* **SUPPLIED RECORDS**
++++++++

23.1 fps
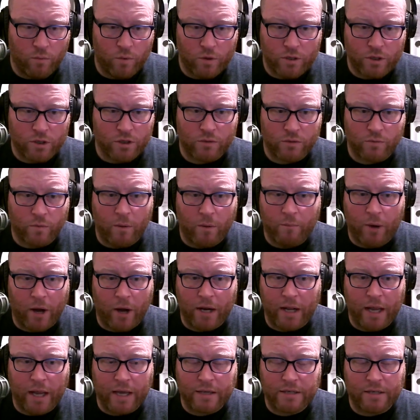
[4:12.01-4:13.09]
which is what
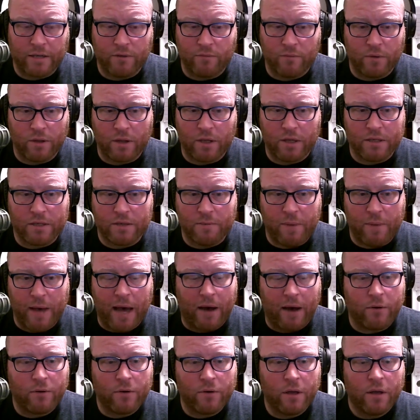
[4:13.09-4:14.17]
podcasting really is
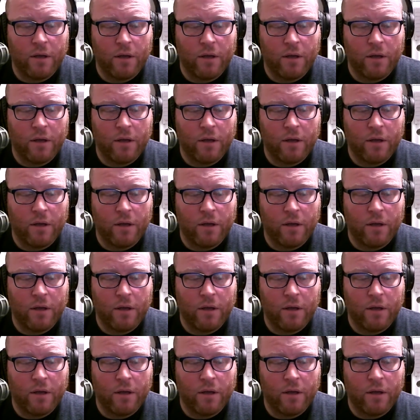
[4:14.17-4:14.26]
about.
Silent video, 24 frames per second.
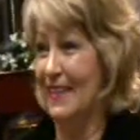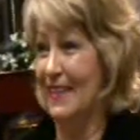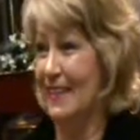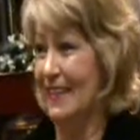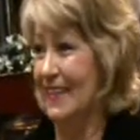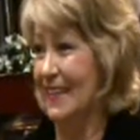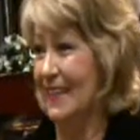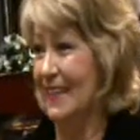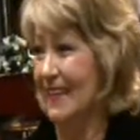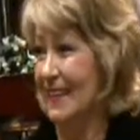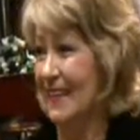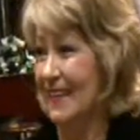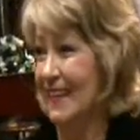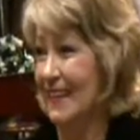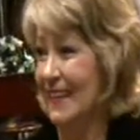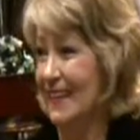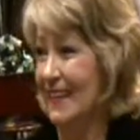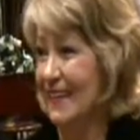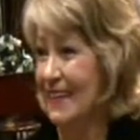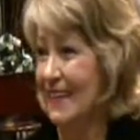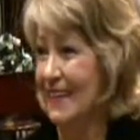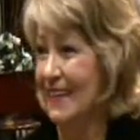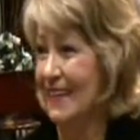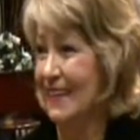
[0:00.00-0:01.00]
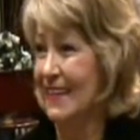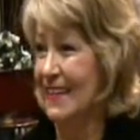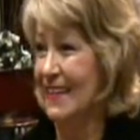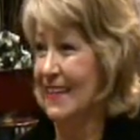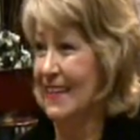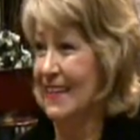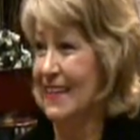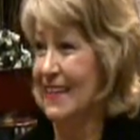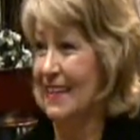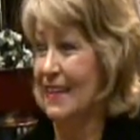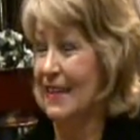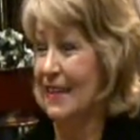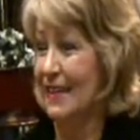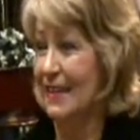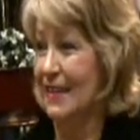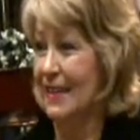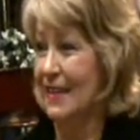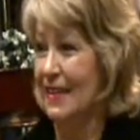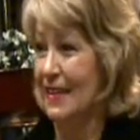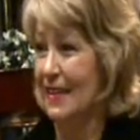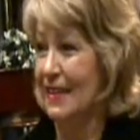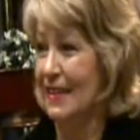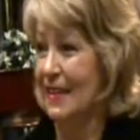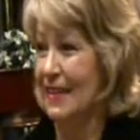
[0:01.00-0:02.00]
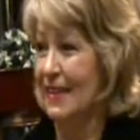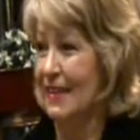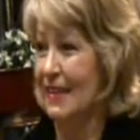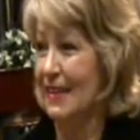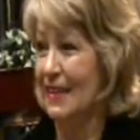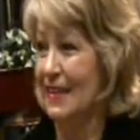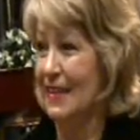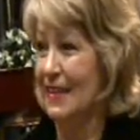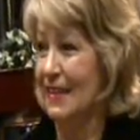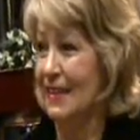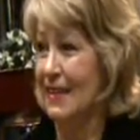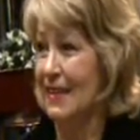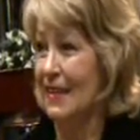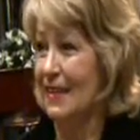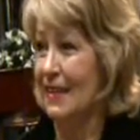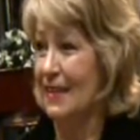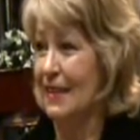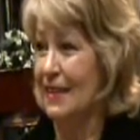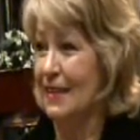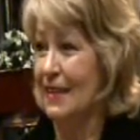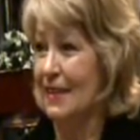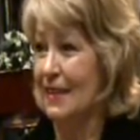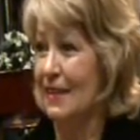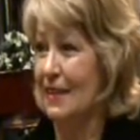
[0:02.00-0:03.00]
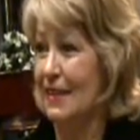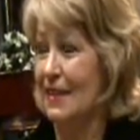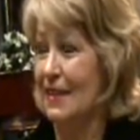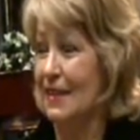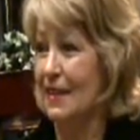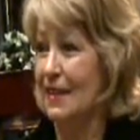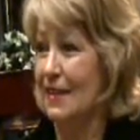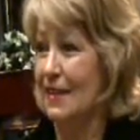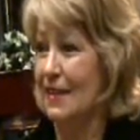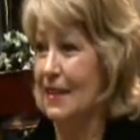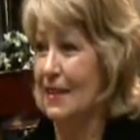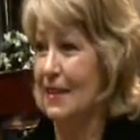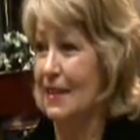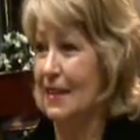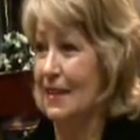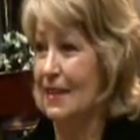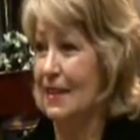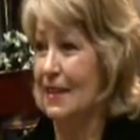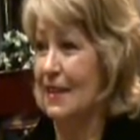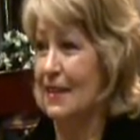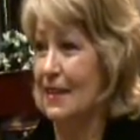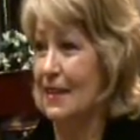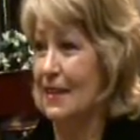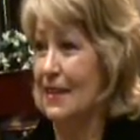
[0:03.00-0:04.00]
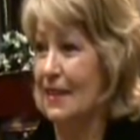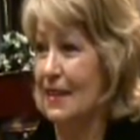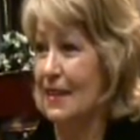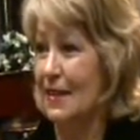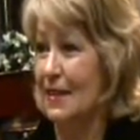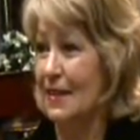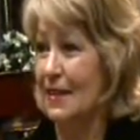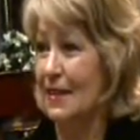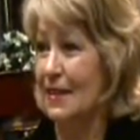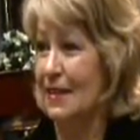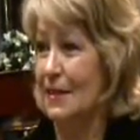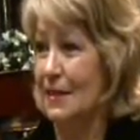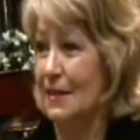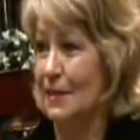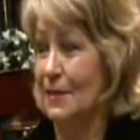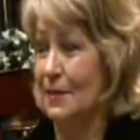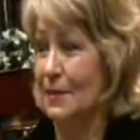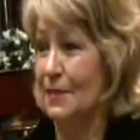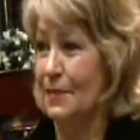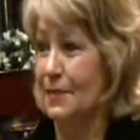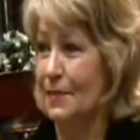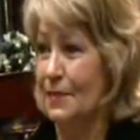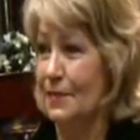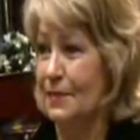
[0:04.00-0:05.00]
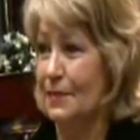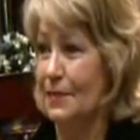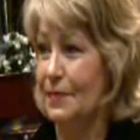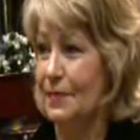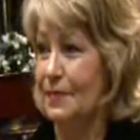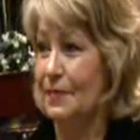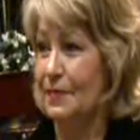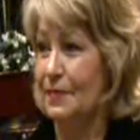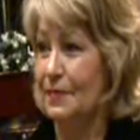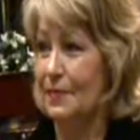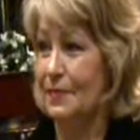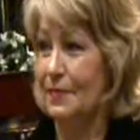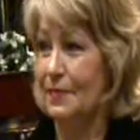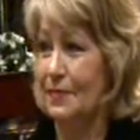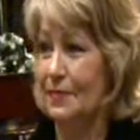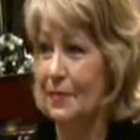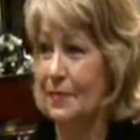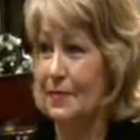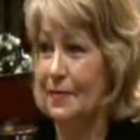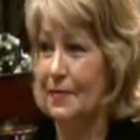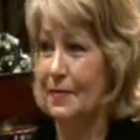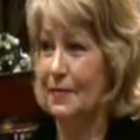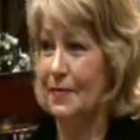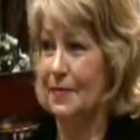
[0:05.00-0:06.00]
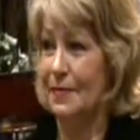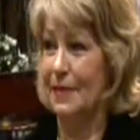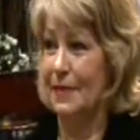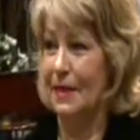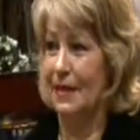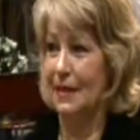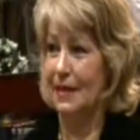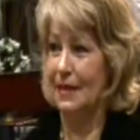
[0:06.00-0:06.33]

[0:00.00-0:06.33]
(silent)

++++++++

* **WHAT YOU WILL DO**
No pictures go in the copy. Retype exactly the lines from the one with "[0:02.00-0:03.00]" through the last line of the entries above, both included, and nothing more.

* **WRITTEN SOLUTION**
[0:02.00-0:03.00]
[0:03.00-0:04.00]
[0:04.00-0:05.00]
[0:05.00-0:06.00]
[0:06.00-0:06.33]

[0:00.00-0:06.33]
(silent)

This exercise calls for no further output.